Please write out every record exactly, but keep any images out of it.

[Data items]
+ + +

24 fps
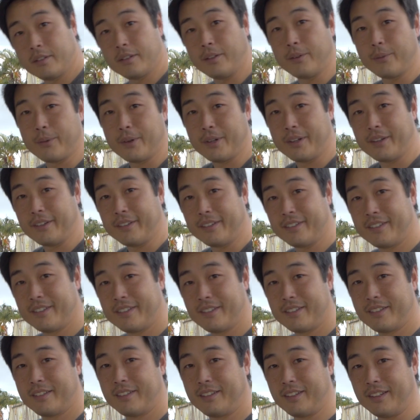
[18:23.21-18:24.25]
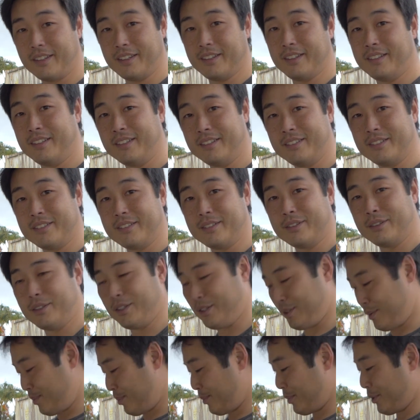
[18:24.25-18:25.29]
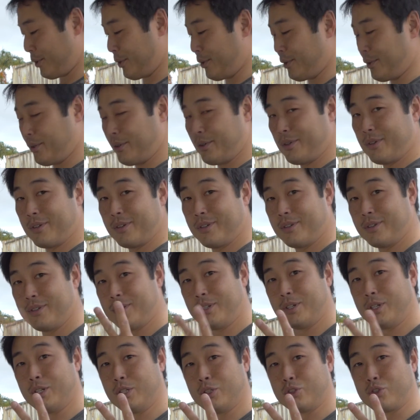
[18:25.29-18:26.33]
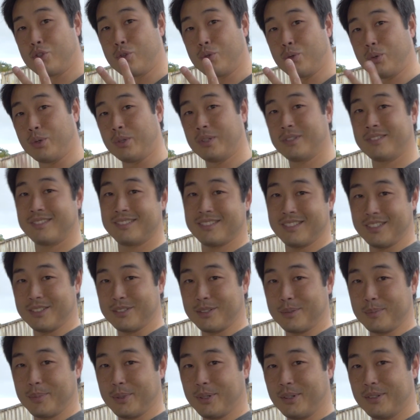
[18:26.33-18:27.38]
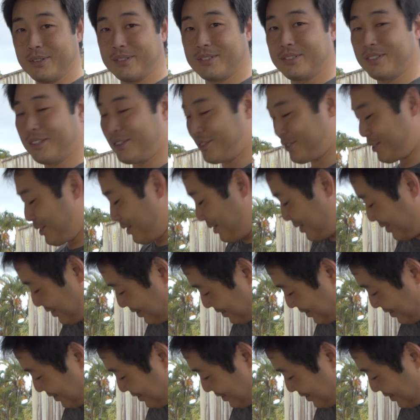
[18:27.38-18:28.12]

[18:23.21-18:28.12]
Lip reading: All right, and number 2, hunting bow. Let's go.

+ + +

- _FINISHED TASK_:
24 fps
[18:23.21-18:24.25]
[18:24.25-18:25.29]
[18:25.29-18:26.33]
[18:26.33-18:27.38]
[18:27.38-18:28.12]

[18:23.21-18:28.12]
Lip reading: All right, and number 2, hunting bow. Let's go.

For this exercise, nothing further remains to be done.